Lipstick palms get their name from their brightly-colored shafts and stems. Other names for this exotic palm tree include red sealing wax palm, Rajah wax palm, and red candle wax plant.
Although this is a sought-after potted palm for landscaping, the lipstick palm is tricky to grow in gardens. The tropical palm isn’t tolerant of heat, drought, salt, or high winds. Also, it’s cold-sensitive and will die in temperatures below 50°F (10°C).
The beautiful palm is suitable for growing in USDA zones 10 and 11.

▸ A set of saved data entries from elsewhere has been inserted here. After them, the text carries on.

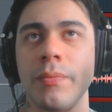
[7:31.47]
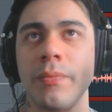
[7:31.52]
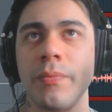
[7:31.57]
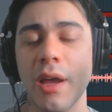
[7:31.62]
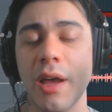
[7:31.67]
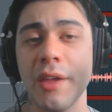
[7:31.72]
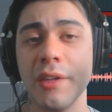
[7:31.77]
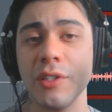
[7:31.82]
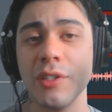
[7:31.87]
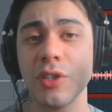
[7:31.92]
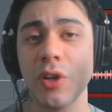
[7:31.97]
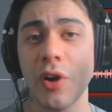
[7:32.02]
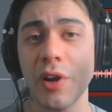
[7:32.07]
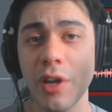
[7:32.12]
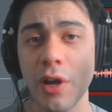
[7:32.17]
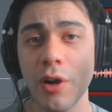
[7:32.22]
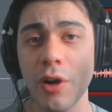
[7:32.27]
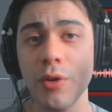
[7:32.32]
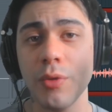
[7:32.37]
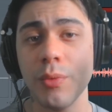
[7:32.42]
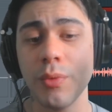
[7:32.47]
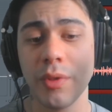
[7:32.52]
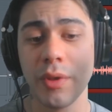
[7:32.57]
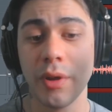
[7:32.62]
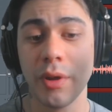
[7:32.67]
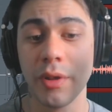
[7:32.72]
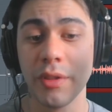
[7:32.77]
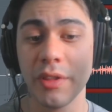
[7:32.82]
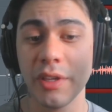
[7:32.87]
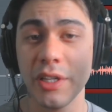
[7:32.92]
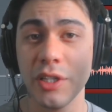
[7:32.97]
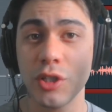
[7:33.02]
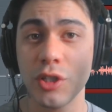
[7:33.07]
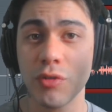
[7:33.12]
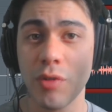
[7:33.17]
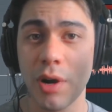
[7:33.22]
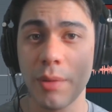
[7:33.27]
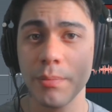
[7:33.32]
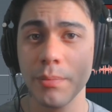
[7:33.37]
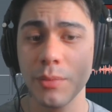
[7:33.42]
And I know that the
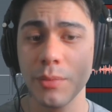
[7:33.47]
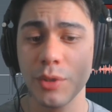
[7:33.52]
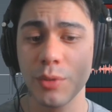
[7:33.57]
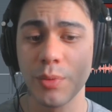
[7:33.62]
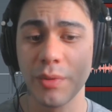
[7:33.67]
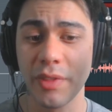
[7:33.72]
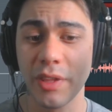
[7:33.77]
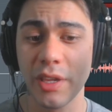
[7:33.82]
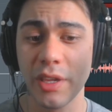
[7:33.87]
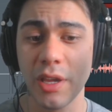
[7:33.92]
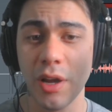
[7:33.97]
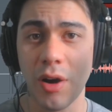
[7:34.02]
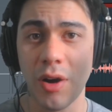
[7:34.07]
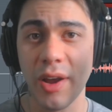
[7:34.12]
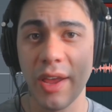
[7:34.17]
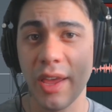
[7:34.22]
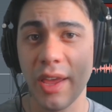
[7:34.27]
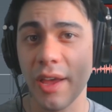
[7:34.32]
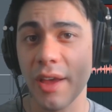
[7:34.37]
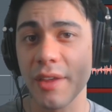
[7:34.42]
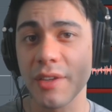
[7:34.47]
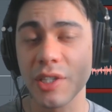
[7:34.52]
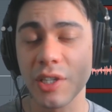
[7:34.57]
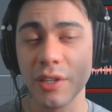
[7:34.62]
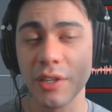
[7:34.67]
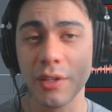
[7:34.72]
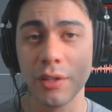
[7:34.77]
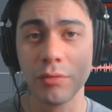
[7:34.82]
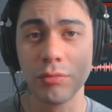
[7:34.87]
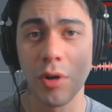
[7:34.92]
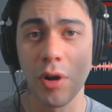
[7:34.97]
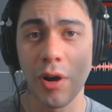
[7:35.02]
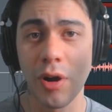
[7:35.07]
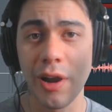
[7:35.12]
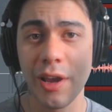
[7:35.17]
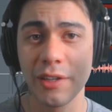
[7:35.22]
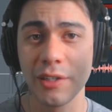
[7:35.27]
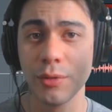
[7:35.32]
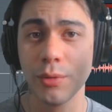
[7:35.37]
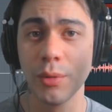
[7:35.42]
drums with the hi-hats and the
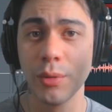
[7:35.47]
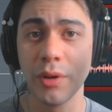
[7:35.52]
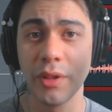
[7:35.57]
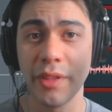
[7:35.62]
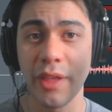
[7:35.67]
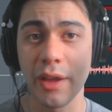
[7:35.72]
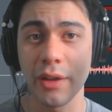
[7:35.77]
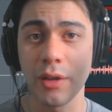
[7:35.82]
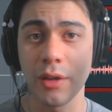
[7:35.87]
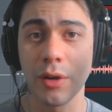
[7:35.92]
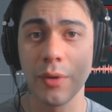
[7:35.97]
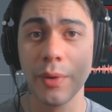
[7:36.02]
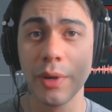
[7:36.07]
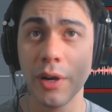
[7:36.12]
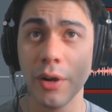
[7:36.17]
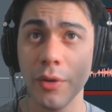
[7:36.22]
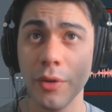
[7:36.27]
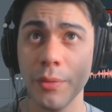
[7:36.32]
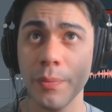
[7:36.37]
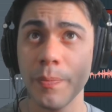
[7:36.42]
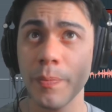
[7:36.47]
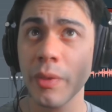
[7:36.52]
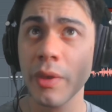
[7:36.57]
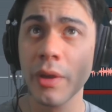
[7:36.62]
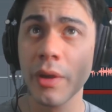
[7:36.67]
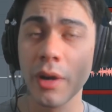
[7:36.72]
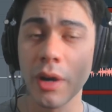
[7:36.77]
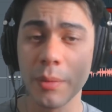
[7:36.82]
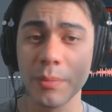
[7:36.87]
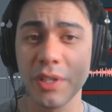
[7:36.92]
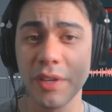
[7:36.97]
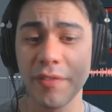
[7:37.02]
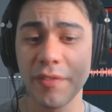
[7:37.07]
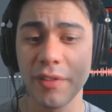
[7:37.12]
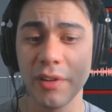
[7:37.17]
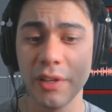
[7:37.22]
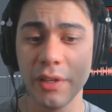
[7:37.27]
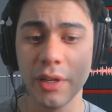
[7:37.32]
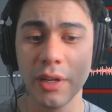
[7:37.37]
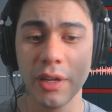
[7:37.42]
ride and all of that going on, I'm
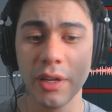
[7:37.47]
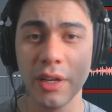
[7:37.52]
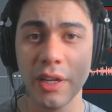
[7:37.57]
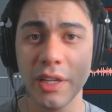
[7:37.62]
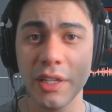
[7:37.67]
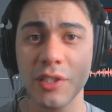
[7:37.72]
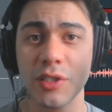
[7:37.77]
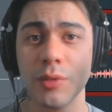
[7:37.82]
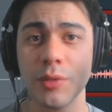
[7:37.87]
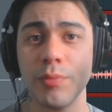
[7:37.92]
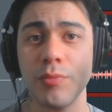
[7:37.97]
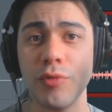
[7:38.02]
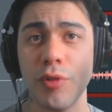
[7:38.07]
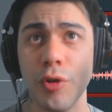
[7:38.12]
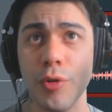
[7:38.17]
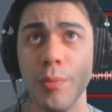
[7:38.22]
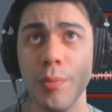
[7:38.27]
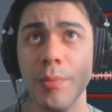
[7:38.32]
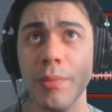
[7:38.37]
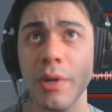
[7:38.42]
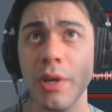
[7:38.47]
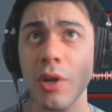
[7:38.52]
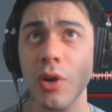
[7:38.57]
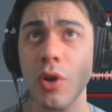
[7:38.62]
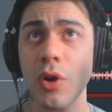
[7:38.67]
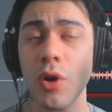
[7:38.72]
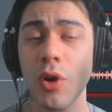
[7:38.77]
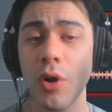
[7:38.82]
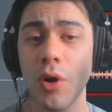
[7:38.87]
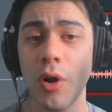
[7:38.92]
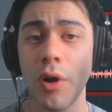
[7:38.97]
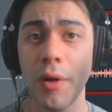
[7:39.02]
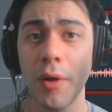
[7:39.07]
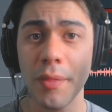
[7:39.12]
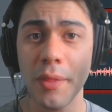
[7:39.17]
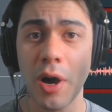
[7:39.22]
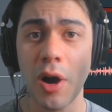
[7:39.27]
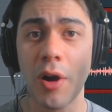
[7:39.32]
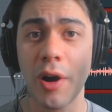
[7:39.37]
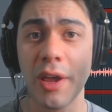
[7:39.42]
definitely going to need some room
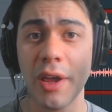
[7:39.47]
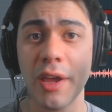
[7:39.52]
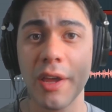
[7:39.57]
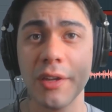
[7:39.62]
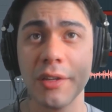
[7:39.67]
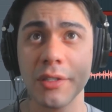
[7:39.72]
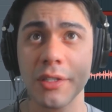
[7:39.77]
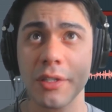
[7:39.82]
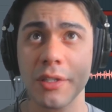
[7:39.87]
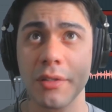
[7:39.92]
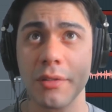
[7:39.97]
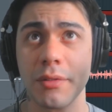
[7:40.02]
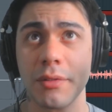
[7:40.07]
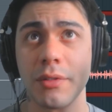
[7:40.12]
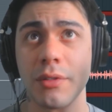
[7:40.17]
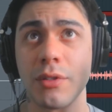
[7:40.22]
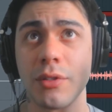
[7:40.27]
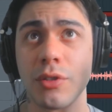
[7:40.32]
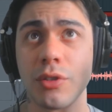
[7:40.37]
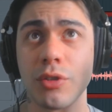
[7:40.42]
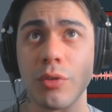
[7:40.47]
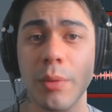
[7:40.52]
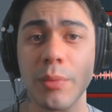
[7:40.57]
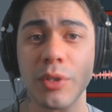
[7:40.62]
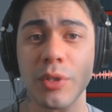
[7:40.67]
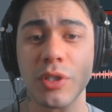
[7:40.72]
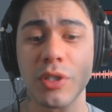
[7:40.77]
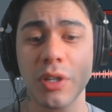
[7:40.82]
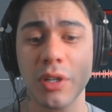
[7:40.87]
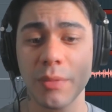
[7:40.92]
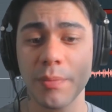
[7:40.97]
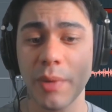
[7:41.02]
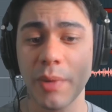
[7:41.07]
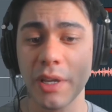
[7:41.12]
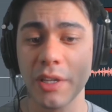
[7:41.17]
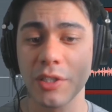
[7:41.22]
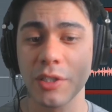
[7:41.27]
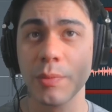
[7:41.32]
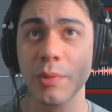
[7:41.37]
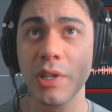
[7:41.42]
on the high end. So I'm just going to
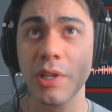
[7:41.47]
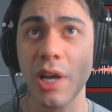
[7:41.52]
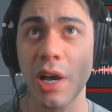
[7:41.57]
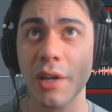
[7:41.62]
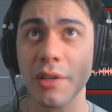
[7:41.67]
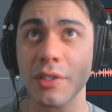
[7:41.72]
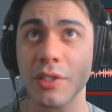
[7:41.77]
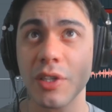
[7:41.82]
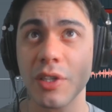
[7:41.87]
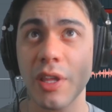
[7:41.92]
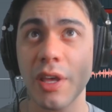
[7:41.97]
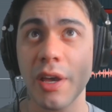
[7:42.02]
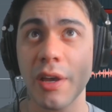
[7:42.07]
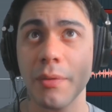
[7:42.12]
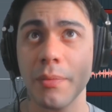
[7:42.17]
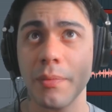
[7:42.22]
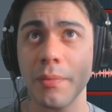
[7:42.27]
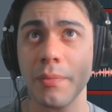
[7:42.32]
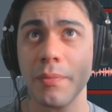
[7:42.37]
make some cuts there.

Bismarck Palm (Bismarckia nobilis)
In the picture: a young Bismarck tree. Bismarck palm tree has beautiful silvery gray foliage and is cold sensitive
The Bismarck palm is a striking landscaping palm tree due to its attractive thick trunk and steely-blue fan-shaped fronds that are almost round. The silver Bismarck fronds grow up to 4 ft. (1.2 m) wide and create a dramatic statement in a landscape.
The slow-growing silvery palm will eventually grow around 40 ft. (12 m) tall and 10 ft. (3 m) wide. The heat-loving palm is suitable for USDA growing zones 10 and 11.
As a potted palm tree, the Bismarck palm will grow for several years in a container. The best—and probably only—landscape use is as a spectacular specimen container plant. However, the vast girth of the palm tree means it will eventually grow too large to continue growing in a container.
How to Care for Potted Palm Tree
To successfully grow a potted palm in a garden landscape, choose a location with the correct sun exposure. The palm tree should grow in a loamy, well-draining potting mix that is consistently moist with regular watering. Keep the palm healthy by applying a slow-release fertilizer for palms in springtime.
How Often Should You Water Potted Palm Tree
Water a potted palm tree outdoors whenever the top 1” (2.5 cm) of soil is dry. Typically, it would be best to water the palm tree every two or three days during hot weather and less in winter. Ideally, the potting palm soil mix should be constantly moist without becoming too soggy.
To know when to water the potted palm tree, poke your finger an inch (2.5 cm) into the soil. If the soil feels slightly damp, wait a day or two before testing it again. Alternatively, you can use a soil moisture monitoring tool to know how often to water a potted palm tree.
When should you water a palm tree growing in a pot? The ideal time to water a container palm tree is morning or evening. This is when the sun isn’t too intense or hot, and there is less risk of leaf burn.
Generally, potted palm trees require more frequent watering than palm trees growing in the ground.
The Best Potting Soil for Outdoor Palm Trees Growing in Containers
The ideal potting mix for growing a small palm in a container should be light, loamy, and well-drained. To make a simple potting soil mix for palms, use half peat moss and half coarse sand or perlite. Alternatively, you can buy a commercial potting mix suitable for succulents and cacti.